▶ [WORK ORDER]: Could you retype the lines below, starting at the line holding "[00:06:55.53]" and stopping at the line holding "[00:07:01.06]", inclusive? Copy them exactly and drop the images.

▶ [Collected data entries]:
____________
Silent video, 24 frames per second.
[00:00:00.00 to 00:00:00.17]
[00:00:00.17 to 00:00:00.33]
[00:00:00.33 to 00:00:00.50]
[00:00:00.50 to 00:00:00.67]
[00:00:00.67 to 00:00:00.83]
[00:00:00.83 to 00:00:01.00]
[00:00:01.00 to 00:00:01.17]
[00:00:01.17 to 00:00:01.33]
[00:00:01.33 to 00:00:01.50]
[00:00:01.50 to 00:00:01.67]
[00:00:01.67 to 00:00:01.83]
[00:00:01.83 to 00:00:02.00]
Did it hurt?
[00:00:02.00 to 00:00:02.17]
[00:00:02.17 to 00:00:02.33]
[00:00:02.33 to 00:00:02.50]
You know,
____________
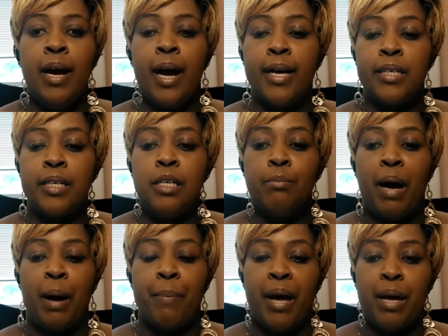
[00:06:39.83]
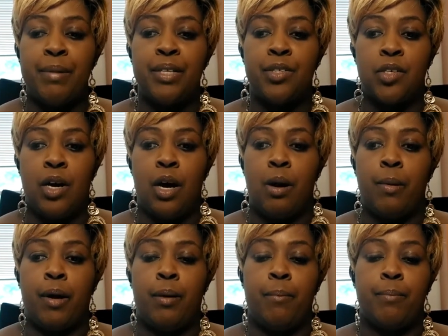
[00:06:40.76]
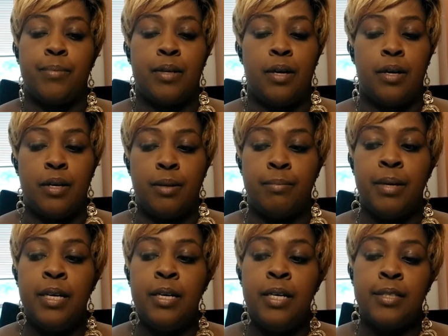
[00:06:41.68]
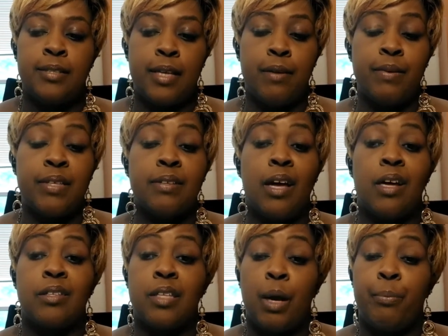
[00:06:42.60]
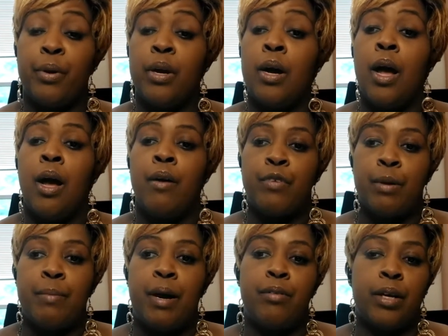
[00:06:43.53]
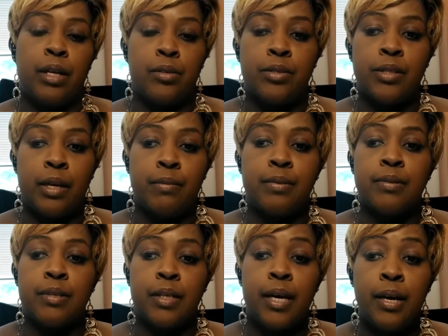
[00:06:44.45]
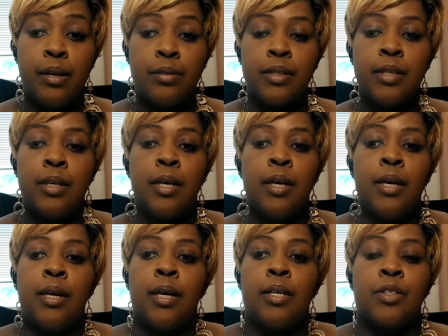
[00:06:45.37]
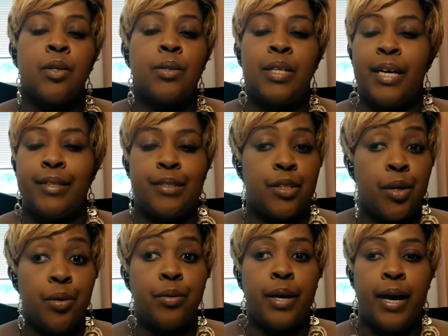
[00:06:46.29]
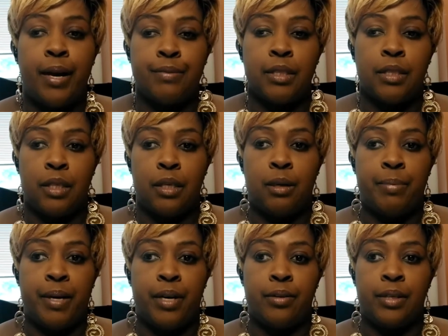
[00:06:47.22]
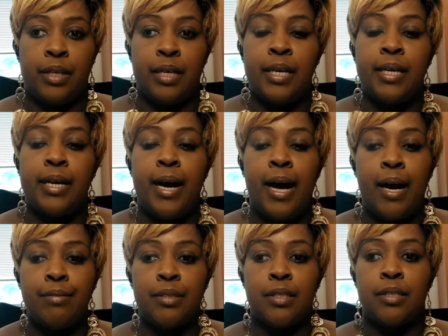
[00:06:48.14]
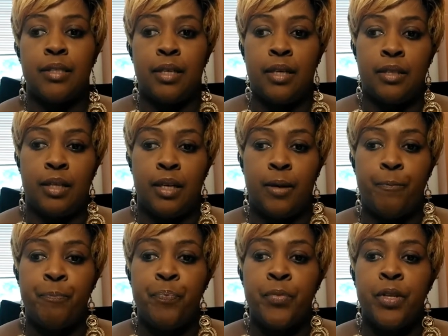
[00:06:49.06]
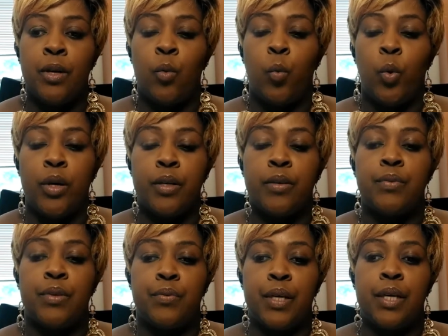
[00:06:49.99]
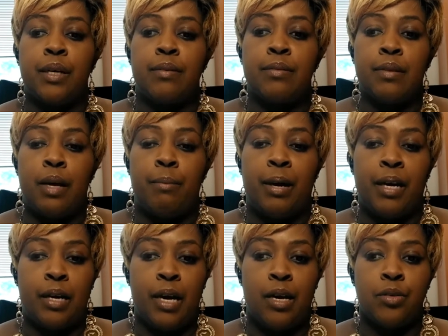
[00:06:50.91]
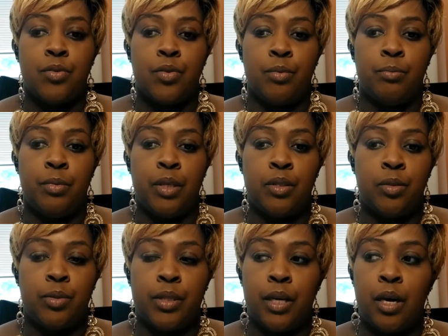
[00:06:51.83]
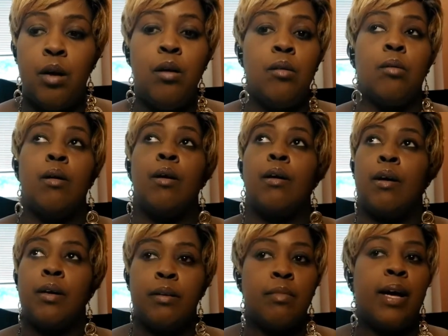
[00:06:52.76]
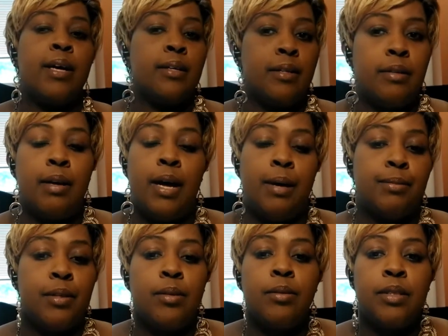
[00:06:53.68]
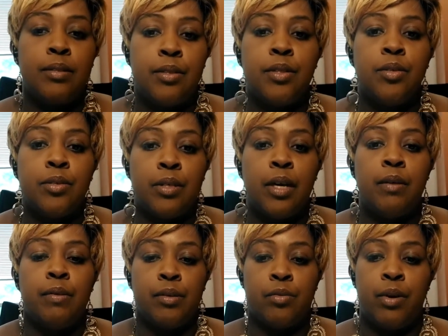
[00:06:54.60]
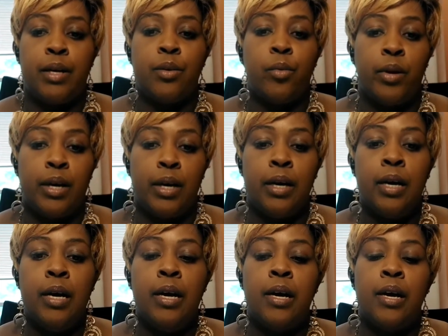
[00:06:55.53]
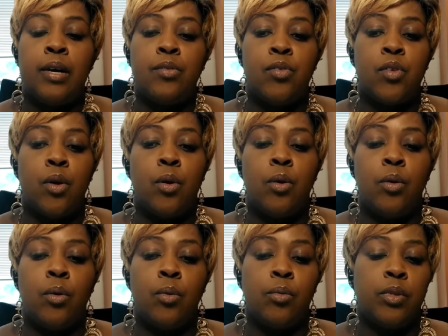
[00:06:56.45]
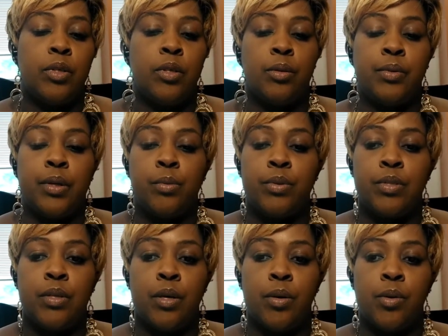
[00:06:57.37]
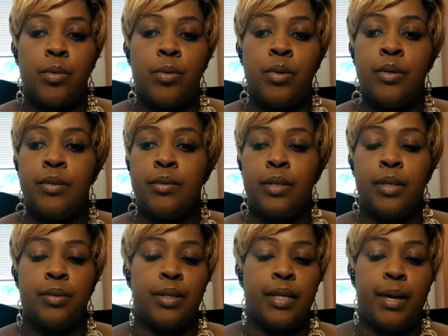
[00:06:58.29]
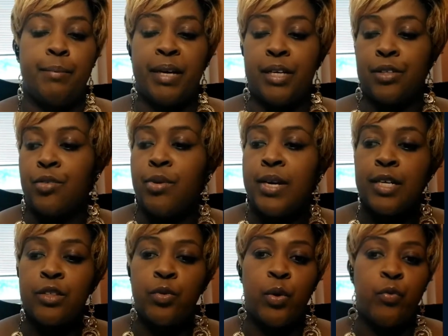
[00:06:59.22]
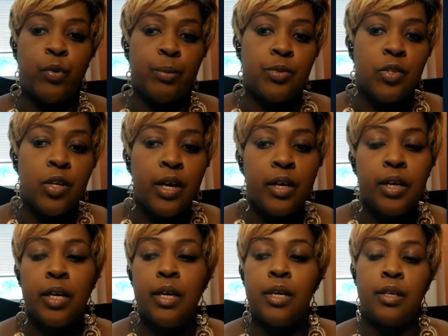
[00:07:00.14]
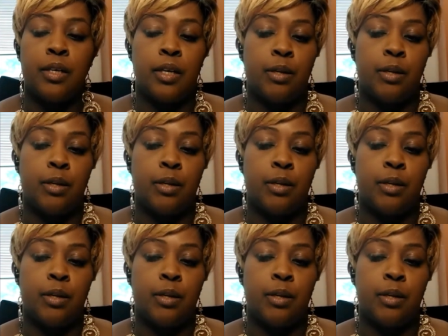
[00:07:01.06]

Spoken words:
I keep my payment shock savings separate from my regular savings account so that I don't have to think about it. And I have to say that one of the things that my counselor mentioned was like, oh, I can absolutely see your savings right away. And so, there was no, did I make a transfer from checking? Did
____________
▶ [ANSWER TO THIS EXERCISE]:
[00:06:55.53]
[00:06:56.45]
[00:06:57.37]
[00:06:58.29]
[00:06:59.22]
[00:07:00.14]
[00:07:01.06]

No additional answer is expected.